L’idea di una fusione tra Pd e Sel, o di un ingresso della formazione vendoliana all’interno del Partito Democratico, non è un dibattito nato ieri.
Tra i primissimi che teorizzarono la possibilità di un “destino comune” ci fu Dario Franceschini che addirittura nel 2009, alla vigilia però delle controverse primarie di coalizione pugliesi, dichiarò (in occasione di una presentazione di un libro con Vendola in Basilicata) “non capisco perché Nichi non stia nel nostro partito”. La mossa più che avere connotati sistemici legati al futuro della sinistra italiana, era mirata ad evidenziare la forzatura bersaniana nel riproporre il lettiano Francesco Boccia alle primarie del centrosinistra. Mossa avventata tesa secondo i proponenti ad allargare il campo all’Udc di Casini, forza politica dotata di un discreto seguito elettorale nella regione. Ne uscì fuori la seconda sconfitta di fila di Boccia, la prima grande figuraccia del Pd a trazione bersaniana e la nascita dell’appellativo, coniato proprio allora qui sul Termometro Politico, di “Boccia, il Mariano Rajoy di Bisceglie” (definizione quest’ultima passata di moda, a seguito della vittoria dei popolari spagnoli nel novembre 2011, e modificata in “l’Adlai Stevenson di BAT”).
Successivamente Vendola è stato visto dal fronte democratico più come una minaccia alla leadership bersaniana che altro (a seguito della disfatta parlamentare del 14 dicembre 2010 Vendola dichiarò di essere pronto…ad assumere la guida del centrosinistra!) e i propositi di unire le due formazioni e semplificare il quadro politico furono del tutto accantonati.
Curiosamente si ricomincia a parlare di questa ipotesi a seguito della fine del “momentum vendoliano”, che porterà al governatore pugliese il 15% dei consensi alle primarie del 2012, e in concomitanza con quella che risultò essere a tratti un’ingiustificata infatuazione del popolo della sinistra per Fabrizio Barca. Il ministro della coesione territoriale del governo Monti infatti pur dichiarando la propria vicinanza al partito di Bersani dichiarò di non aver “mai votato alle elezioni per il Partito Democratico”, palesando in questo modo il suo sostegno nel passato a Sel e segnalandosi come una possibile personalità di cerniera tra i due mondi.
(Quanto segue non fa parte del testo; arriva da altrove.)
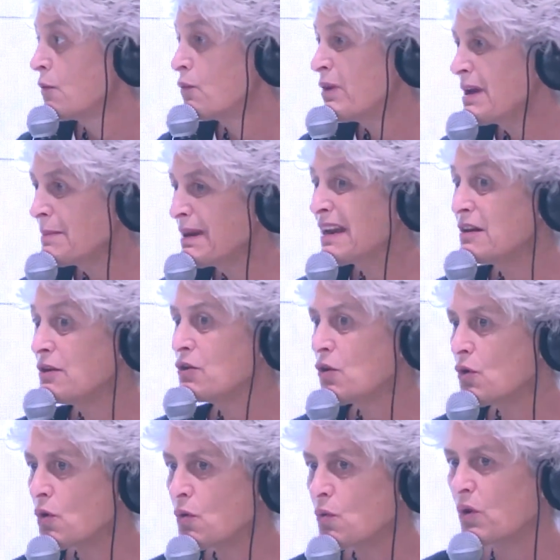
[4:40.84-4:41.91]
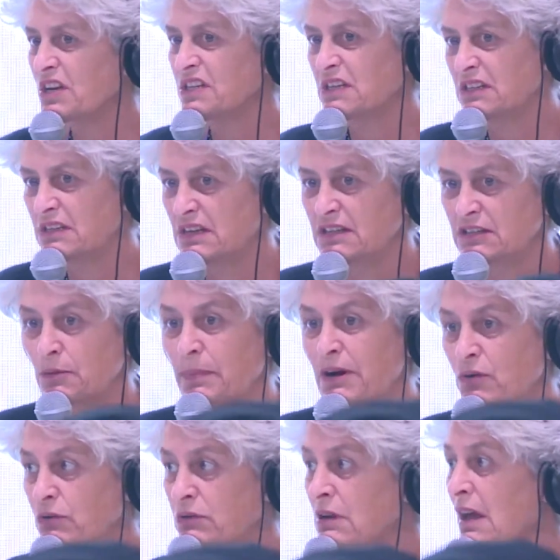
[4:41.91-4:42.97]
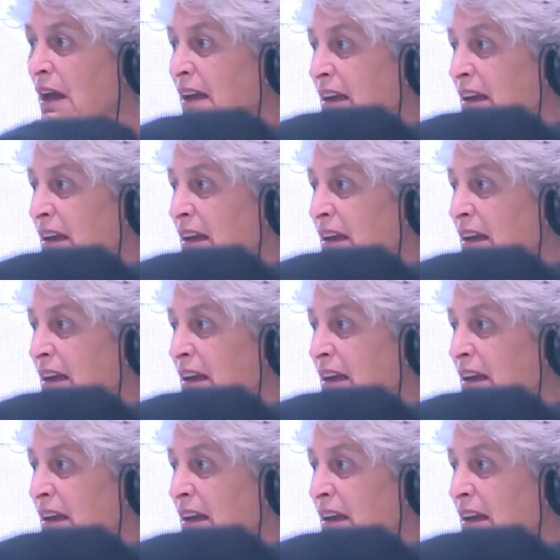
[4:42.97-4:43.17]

Women know what it is about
A seguito del fallimento della coalizione di “Italia. Bene Comune”, della nascita del governo Letta e del calo nei sondaggi di Sinistra Ecologia e Libertà, che non sembra capitalizzare il suo ruolo di opposizione di sinistra al governo delle Larghe Intese, si ritorna a parlare dell’ipotesi. Ma proprio in casa vendoliana.
Finché al secondo congresso nazionale del partito a Riccione il presidente della Regione Puglia afferma che non si può chiedere a Sel di confluire nel Pd, casomai bisogna fondare insieme un nuovo cantiere del centrosinistra. Il fatto che il giorno dopo questa affermazione Matteo Renzi abbia evitato di farsi vedere alla kermesse vendoliana, preferendo farsi rappresentare dal responsabile enti locali del partito Stefano Bonaccini, è a suo modo sintomatico.
Alle europee i due partiti correranno da soli, come la logica del proporzionale vuole (e anche quella delle candidature per l’elezione diretta del Presidente della Commissione Europea). Dopo si vedrà. Peccato che quel “dopo” rischia di ridimensionare seriamente Sel che oggi come oggi rischia fortemente non raggiungere il quorum del 4% per accedere al Parlamento di Strasburgo.
E Sel, rifiutandosi di lavorare ad una semplificazione del quadro partitico per via politica, corre lo stesso il rischio di scomparire. Ma attraverso il voto degli elettori.